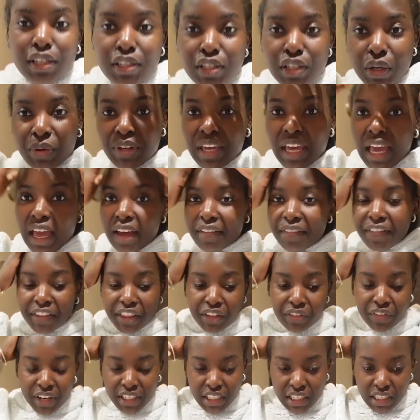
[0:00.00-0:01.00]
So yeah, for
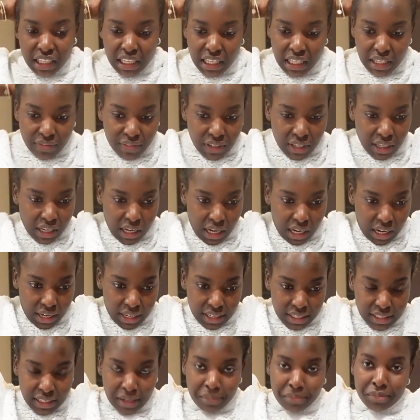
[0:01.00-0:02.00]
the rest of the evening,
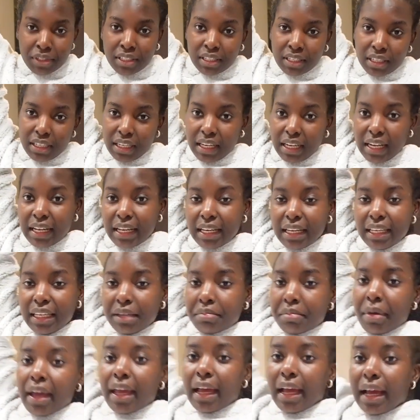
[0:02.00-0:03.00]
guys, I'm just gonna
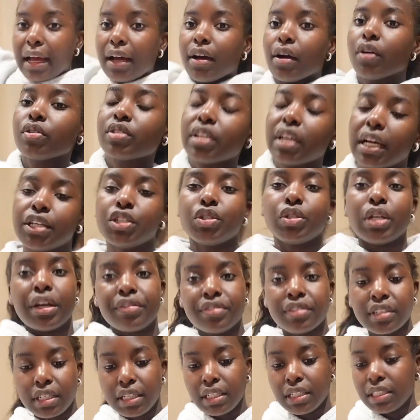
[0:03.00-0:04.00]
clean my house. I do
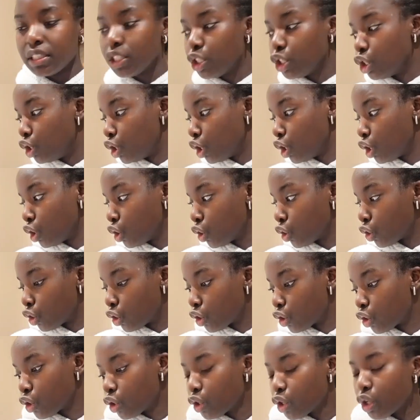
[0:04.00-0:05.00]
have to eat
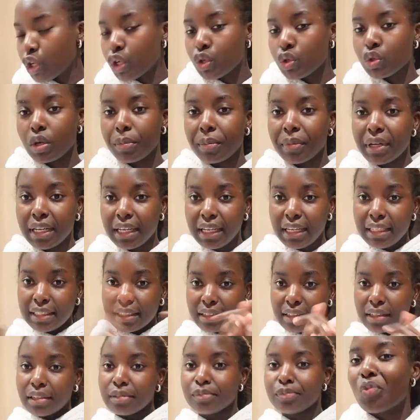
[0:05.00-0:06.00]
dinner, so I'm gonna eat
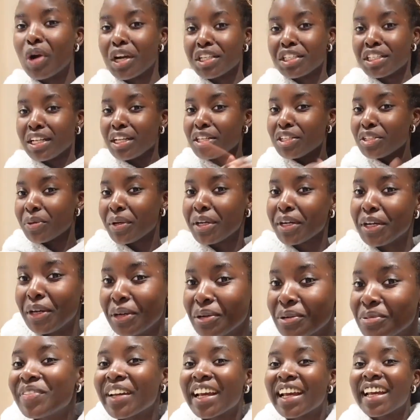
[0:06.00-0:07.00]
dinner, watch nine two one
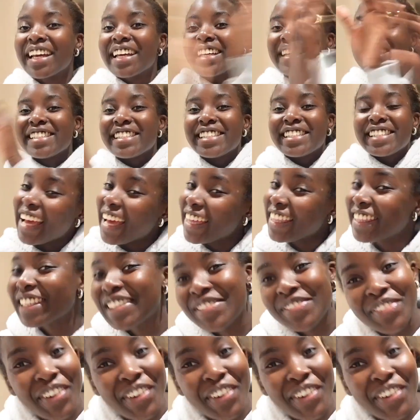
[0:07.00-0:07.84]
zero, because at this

----------

Retype the listing above exactly, pictures excluded.

▶ [ANSWER AREA]:
[0:00.00-0:01.00]
So yeah, for
[0:01.00-0:02.00]
the rest of the evening,
[0:02.00-0:03.00]
guys, I'm just gonna
[0:03.00-0:04.00]
clean my house. I do
[0:04.00-0:05.00]
have to eat
[0:05.00-0:06.00]
dinner, so I'm gonna eat
[0:06.00-0:07.00]
dinner, watch nine two one
[0:07.00-0:07.84]
zero, because at this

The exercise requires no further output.